En ce sens, l'avantage des théories critiques et de leur application est qu'elles se concentrent sur des connaissances et des expériences historiquement dévalorisées par le courant dominant.
L'icône féministe et critique culturelle bell hooks propose une voie à suivre pour une société polarisée qui a besoin de guérison : une éthique de l'amour. Ce concept peut séduire ceux qui perçoivent le climat sociopolitique actuel comme très divisé et conflictuel.
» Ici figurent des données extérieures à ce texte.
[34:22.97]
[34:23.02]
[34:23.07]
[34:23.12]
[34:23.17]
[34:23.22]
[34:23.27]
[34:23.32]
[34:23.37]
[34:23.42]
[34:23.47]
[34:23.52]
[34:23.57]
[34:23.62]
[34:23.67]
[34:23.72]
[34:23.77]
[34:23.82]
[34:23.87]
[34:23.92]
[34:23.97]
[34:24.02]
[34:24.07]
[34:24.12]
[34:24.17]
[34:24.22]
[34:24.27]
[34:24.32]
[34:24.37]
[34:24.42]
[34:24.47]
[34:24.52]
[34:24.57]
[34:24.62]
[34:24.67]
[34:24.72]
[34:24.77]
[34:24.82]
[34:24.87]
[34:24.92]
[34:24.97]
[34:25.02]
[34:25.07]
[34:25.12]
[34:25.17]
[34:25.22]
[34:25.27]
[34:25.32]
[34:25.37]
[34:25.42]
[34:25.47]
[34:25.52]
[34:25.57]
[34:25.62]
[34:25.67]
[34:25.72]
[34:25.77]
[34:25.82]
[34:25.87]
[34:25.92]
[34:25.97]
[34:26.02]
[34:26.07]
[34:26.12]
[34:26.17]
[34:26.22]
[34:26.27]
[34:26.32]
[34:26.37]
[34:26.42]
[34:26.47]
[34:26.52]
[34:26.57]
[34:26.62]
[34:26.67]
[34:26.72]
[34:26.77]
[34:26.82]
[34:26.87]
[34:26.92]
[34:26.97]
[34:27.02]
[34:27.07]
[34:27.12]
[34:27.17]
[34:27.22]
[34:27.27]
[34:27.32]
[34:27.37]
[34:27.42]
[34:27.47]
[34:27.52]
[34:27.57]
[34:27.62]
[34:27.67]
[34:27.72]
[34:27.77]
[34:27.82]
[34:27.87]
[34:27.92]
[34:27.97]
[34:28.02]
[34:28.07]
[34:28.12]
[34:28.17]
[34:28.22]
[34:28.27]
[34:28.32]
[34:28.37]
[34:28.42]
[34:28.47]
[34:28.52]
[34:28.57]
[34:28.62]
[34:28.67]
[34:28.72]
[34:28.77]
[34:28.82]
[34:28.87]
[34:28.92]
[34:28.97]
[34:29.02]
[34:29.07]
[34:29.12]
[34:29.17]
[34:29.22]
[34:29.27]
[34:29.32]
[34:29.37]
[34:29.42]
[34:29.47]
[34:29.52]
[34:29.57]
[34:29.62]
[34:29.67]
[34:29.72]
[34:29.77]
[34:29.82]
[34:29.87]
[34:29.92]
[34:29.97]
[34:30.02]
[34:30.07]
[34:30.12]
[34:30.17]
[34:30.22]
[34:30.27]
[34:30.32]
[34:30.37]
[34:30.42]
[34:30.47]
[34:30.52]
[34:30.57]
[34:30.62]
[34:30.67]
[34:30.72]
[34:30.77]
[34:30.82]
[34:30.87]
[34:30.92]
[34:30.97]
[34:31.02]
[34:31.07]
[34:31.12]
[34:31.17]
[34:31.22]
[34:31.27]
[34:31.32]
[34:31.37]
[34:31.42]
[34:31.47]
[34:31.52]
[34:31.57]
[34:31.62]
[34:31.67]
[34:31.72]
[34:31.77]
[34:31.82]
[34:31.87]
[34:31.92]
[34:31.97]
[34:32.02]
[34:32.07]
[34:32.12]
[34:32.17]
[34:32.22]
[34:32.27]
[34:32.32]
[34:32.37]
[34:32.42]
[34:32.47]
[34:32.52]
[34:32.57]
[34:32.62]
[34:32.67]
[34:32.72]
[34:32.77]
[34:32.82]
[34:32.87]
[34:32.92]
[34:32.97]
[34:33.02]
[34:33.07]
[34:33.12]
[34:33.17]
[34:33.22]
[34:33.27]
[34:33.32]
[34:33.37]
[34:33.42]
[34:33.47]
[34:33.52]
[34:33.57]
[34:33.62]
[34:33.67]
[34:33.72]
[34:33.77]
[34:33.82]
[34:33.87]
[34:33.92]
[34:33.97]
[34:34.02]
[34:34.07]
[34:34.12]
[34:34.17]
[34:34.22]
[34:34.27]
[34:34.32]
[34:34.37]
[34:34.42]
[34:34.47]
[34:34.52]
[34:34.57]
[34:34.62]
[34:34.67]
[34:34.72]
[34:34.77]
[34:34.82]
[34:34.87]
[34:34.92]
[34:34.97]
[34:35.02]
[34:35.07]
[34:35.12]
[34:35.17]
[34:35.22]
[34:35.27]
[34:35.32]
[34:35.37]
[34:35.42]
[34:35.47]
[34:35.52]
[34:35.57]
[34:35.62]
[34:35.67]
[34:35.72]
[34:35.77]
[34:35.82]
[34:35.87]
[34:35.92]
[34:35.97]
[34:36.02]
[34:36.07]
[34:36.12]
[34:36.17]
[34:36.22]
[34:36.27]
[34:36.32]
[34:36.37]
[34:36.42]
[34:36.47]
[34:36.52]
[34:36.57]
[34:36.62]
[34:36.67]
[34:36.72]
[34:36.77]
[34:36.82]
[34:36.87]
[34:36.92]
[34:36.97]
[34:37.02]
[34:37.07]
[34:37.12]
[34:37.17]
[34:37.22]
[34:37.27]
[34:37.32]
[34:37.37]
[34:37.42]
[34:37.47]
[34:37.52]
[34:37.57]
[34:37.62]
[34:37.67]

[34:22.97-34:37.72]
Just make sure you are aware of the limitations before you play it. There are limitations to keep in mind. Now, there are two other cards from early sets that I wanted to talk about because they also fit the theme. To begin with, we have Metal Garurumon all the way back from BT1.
Au moins aux États-Unis, une série de manifestations et l'attaque du Capitole le 6 janvier 2021 ont mis en lumière les tensions raciales que le pays n'a pas encore abordées ouvertement. bell hooks écrit qu'une éthique de l'amour implique de laisser tomber "notre obsession du pouvoir et de la domination" et de faire des choix "fondés sur la conviction que l'honnêteté, l'ouverture et l'intégrité personnelle doivent s'exprimer dans les décisions publiques et privées". bell hooks fait l'aller-retour entre le personnel et le politique - un chemin familier dans les discours autour de l'ère digitale. "Si une éthique de l'amour informait toutes les politiques publiques dans les villes et les villages, les individus se réuniraient et élaboreraient des programmes qui affecteraient le bien de tous." Elle affirme que nous avons besoin d'une nouvelle définition unifiée de l'amour - une définition qui considère l'amour comme un verbe plutôt que comme un nom - pour surmonter les défis personnels et politiques qui résultent d'une société qui a historiquement défini les relations par des stéréotypes de genre, la domination, le contrôle, l'ego et l'agression. Selon bell hooks, la solution aux problèmes de la société moderne ne réside pas simplement dans l'identification d'un objectif commun, mais dans la redéfinition de nos relations mutuelles en mettant l'accent sur l'affection, le respect, la reconnaissance, l'engagement, la confiance, l'attention et une communication ouverte et honnête. D'une certaine manière, bell hooks appelle à la guérison individuelle et collective.